So, a thing worth mentioning is that this technically was not a Harry Potter movie, seeing as how it was set in 1927, some 50 odd years before the boy who lived was even born. There’s this guy Newt Scamander, who wrote a book called Fantastic Beasts and Where to Find Them, and this is a story of him hanging out in America with a suitcase full of fantastic beasts, back when nobody really liked them (the beasts, not suitcases) and they were illegal to have instead of worthy of being studied and written about, and also there was a pre-Voldemort wizard bad guy that everyone is nervous about.

So if you care about cool magical creatures (you should) or how American wizardry differs from British wizardry in time as well as space (maybe you should?) or about characters who all share a sense of wonder about this whole magic thing even though they were born to it instead of being thrust into it as a cipher stand-in for the reader, and also they all care about each other and have genuine undeniable chemistry, both as actors and as characters (you definitely should, as this kind of thing honestly doesn’t happen that often), this is the movie for you. In a way, it’s better than its source material.

Not that I don’t like Harry Potter, but chosen ones who learn about the universe as the reader or watcher does with constantly ratcheting stakes are kind of a dime a dozen these days, whereas successful post facto world-building is a rare gem indeed.

Suicide Squad (2016)

Suicide Squad was a clusterfuck.

I should clarify, lest I be misunderstood. It was a magnificent clusterfuck, exactly as it was meant to be. See, there’s this military lady, and she is trying to gather power and prestige to herself (like you do), to which end she has this idea to recruit a bunch of imprisoned supervillains to form a last line of defense team in case of unexpected threats to America and maybe the world. Especially in these uncertain times.
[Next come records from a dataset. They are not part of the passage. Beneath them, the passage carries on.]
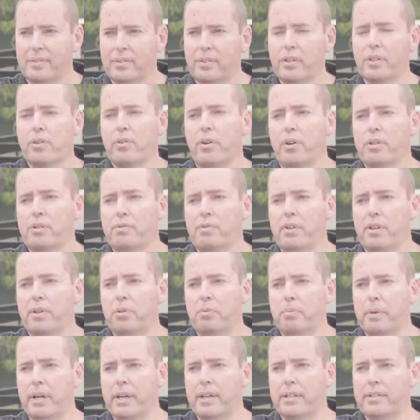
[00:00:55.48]
The gross
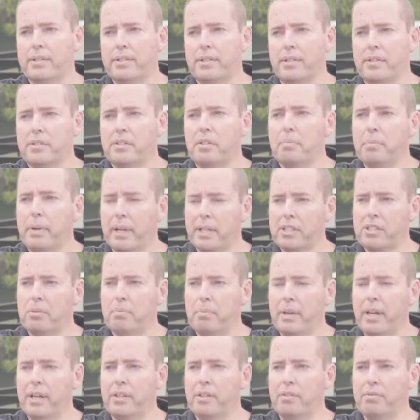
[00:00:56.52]
vehicle mass is the
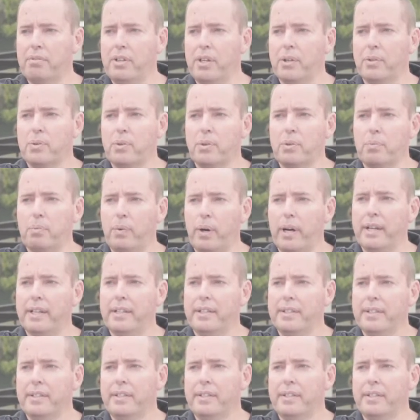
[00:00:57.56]
maximum amount the vehicle can weighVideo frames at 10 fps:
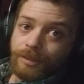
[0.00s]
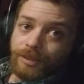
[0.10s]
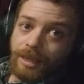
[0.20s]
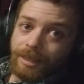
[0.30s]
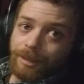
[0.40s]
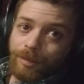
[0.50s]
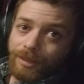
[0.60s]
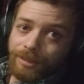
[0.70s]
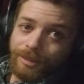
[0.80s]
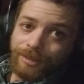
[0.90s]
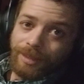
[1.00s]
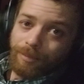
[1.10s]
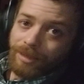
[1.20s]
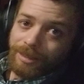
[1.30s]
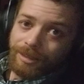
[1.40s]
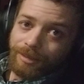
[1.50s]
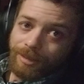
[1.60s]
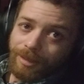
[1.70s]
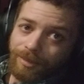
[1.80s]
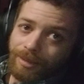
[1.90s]
It's not gonna be in this. I ain't
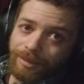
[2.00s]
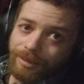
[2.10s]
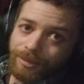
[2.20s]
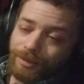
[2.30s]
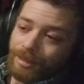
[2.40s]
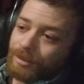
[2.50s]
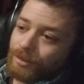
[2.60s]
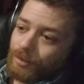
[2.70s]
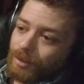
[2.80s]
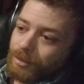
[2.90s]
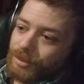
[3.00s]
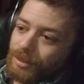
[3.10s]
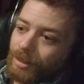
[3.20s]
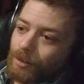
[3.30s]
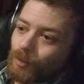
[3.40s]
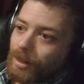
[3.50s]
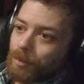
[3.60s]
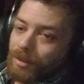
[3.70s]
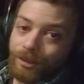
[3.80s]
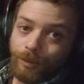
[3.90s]
gonna do that in this one. I'm just telling you what
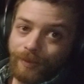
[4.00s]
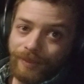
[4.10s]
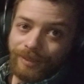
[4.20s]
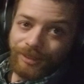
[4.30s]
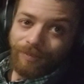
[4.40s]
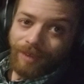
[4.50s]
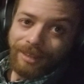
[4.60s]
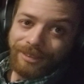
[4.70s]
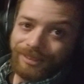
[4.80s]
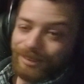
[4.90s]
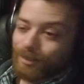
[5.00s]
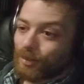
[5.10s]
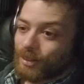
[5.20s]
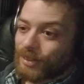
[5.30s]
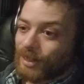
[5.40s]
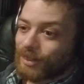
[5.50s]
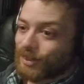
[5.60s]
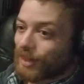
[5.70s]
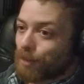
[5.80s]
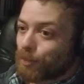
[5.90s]
I'm gonna do with this device. I'm gonna take the
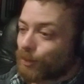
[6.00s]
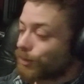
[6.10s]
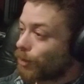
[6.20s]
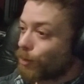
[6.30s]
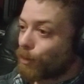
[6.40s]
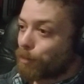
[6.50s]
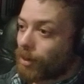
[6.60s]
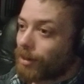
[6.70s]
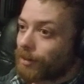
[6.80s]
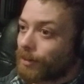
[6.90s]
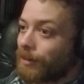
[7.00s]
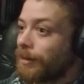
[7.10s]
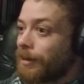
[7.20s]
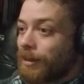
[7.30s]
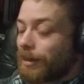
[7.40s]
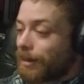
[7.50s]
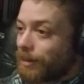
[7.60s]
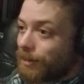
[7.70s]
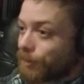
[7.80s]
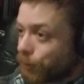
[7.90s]
samples, go to the park,
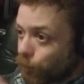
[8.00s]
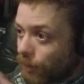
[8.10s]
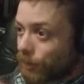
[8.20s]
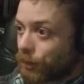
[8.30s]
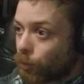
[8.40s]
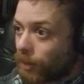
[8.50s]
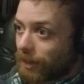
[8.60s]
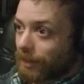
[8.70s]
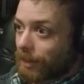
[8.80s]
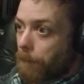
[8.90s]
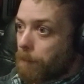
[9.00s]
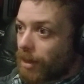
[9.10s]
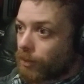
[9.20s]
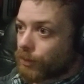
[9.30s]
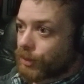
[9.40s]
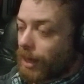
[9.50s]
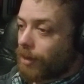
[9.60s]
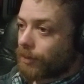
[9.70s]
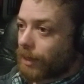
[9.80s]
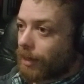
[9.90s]
and swing a swing, get that metal
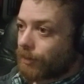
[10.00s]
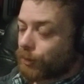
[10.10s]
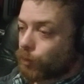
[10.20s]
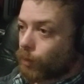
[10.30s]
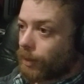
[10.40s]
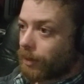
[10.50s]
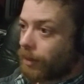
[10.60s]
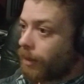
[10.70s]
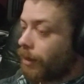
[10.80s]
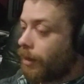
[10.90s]
sound out of the swing.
Which, fine, whatever, that’s just a convoluted premise. The clusterfuck comes along when the unexpected threat does, because it turns out that being a supervillain means not subsuming your needs to the needs of the many. Instead, every single person has an angle, and okay, yes, they don’t want the world to end any more than you or I or (let’s say) a Batman or a Superman would. But that doesn’t mean they don’t want something for themselves out of the deal.

The thing that makes this not a grimdark movie is that the whole thing is played for comedy (nearly for slapstick) instead of evil chess (like I imagine No Country for Old Men to have been). It was definitely better than the last two movies, which is the kind of trend line I like to see

Batman v Superman: Dawn of Justice

If they had not made a Wonder Woman movie, I probably could have happily lived out my days not watching Batman v Superman: Dawn of Justice. I mean, the name alone makes me cringe, and the turning point at the end of the second act is the kind of thing you come up with smoking weed with your friends in the basement, and then say whoa at each other a lot. (To be fair, maybe it would have played better if I hadn’t been spoiled for it? This is a thing I doubt.)
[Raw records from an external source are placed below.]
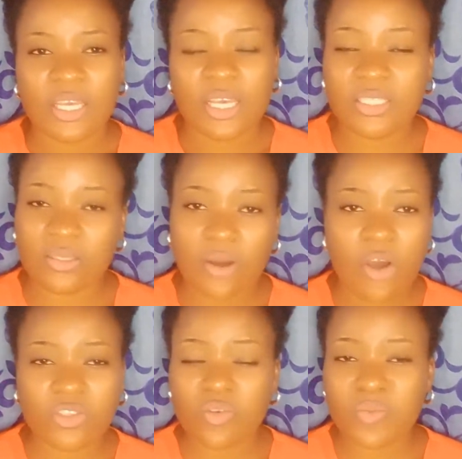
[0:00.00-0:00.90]
It
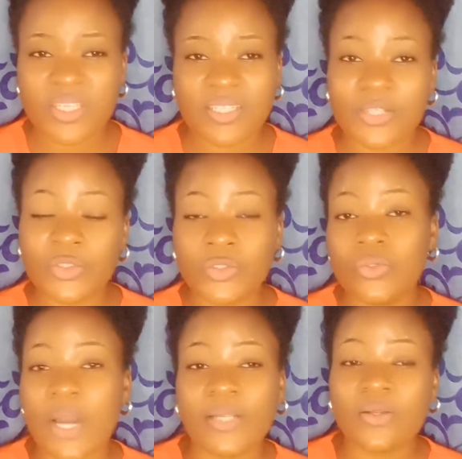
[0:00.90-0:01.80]
also means that
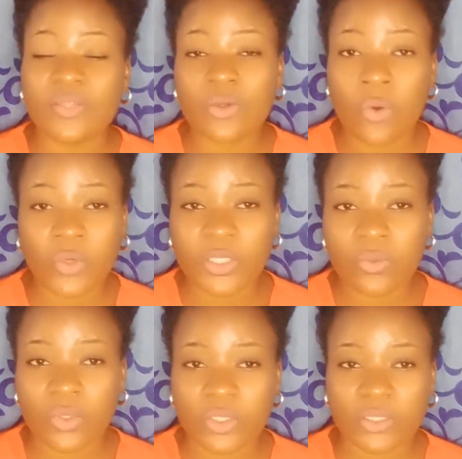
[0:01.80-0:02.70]
you are not the only
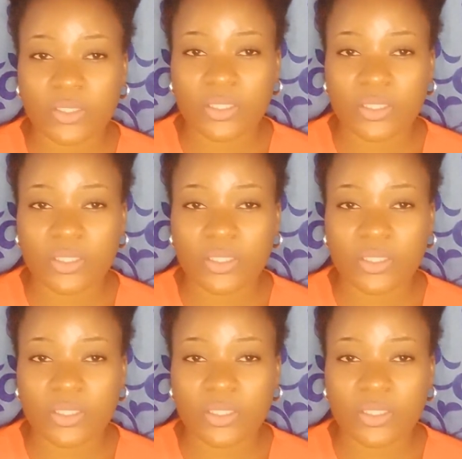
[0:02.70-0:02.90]
one.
Anyway, that is an extremely poor degree of preconception, and it is my pleasure to say that, going in with that opinion, the movie was not too bad. Like, yes it was unrelentingly grim, and yes the stuff I already said above, and also Lois and Clark are goddamn terrible at “secret identity”. But there were things to like, as well.

1) I’ve heard people hating on Jesse Eisenberg’s Lex, but I had no real complaints. I haven’t seen a gleefully sociopathic version of the character that I recall, and it definitely worked. Plus, his plans were legit.
2) This is the first time I’ve ever geographically understood the relationship between Metropolis and Gotham. I would literally never have thought of it that way, yet it is 100% the best explanation I’ve ever seen. Maybe it was always like this and I just never knew?
3) Wonder Woman is a bad-ass by any measure. I am looking forward to that movie more than before.
4) The spoiler at the end of the movie, although in keeping with Snyder’s dark vision, actually earned the destination this series of movies has been aiming for, and if I believed for a second it would become the new status quo, I would grudgingly respect the film in retrospect.

But that is not how things will be by the end of the summer, and I can resume being benignly annoyed by the whole prospect.

The Purge

MV5BMTU0OTE1Nzk2NF5BMl5BanBnXkFtZTcwMjE5NDY0OQ@@._V1__SX1859_SY893_The number of things I have to review since this time on Thursday of last week is frankly astonishing. First up, The Purge, which I was reminded of when advertisements for the first of what I presume will be half a dozen sequels starting airing on, I don’t know, the radio? Somewhere, anyway. Then, for a wonder, the first movie of whatever series you happen to be thinking of[1] was actually available for free on my Roku search during the timeframe in which its sequel was dominating the media. Thanks, HBOGo!

Anyway, it’s the near future. Like, ten years from now. And the “new founding fathers” have instituted an annual 12 hour purge, in which all crime, up to murder[2], is legal, with the exceptions that you cannot use “class 4 and above weaponry” and that there are some small number of government officials who are immune. Of course, the hammer falls hardest on those without the monetary wherewithal to hide themselves behind gates and walls, but this is all good because between the shrinking indigent population and the annual catharsis, crime is way down and people feel safe all the rest of the year. Pretty much everyone digs it! Except for people who have been negatively affected, of course, and they hardly count.

Into this morality play is dropped Ethan Hawke, his inexplicably raven-tressed Lannister wife, his needlessly over-sexualized schoolgirl daughter[3], and his moral son, who drops the lot of them in a kettle of boiling fish, or some such metaphor, when he lets a nameless, terrified, and conspicuously black young man into the house after hearing the latter pleading for someone, anyone, to help him. The stage set, about 15 simultaneous games of cat-and-mouse begin. Can the injured young man be trusted? Is it suspicious that the schoolgirl’s boyfriend has picked tonight of all nights to have a man-to-man discussion with Ethan Hawke about his relationship with Hawke’s daughter? What about the people who injured that other guy in the first place? How far will Hawke go to defend his family? Will it be too far? Will it be far enough? Isn’t Lena Headey usually tougher than this? Will the neighbors band together against the external threat? If so, which one(s)? Pretty much the whole movie is Choose Your Own Adventure: Bloody Morality with Racist Overtones edition.

It seems heavy-handed on paper, but I honestly thought it was pretty effective. 1) Because like it or not, there’s no way to tell what anyone’s motives truly are, especially on a night when there are no legal consequences. 2) Because, even if you do want to take a moral stand, or at least a stand geared toward trust rather than betrayal, there’s no guarantee that circumstances will allow you that luxury. Nobody should be put in the position of valuing one life over another, but “should” is also a luxury that we aren’t always allowed.

[1] In this case, it should probably be The Purge, though.
[2] Except rape, right? Right? RIGHT? Because what possible good would that serve, even if you can come to a truce in your mind that the rest of the plan has some kind of upside? The movie did not really address this question at all, which was probably better news for my peace of mind than if it had.
[3] If she had not stayed in the schoolgirl uniform the whole movie, it would not have been even a third as blatant, I don’t think.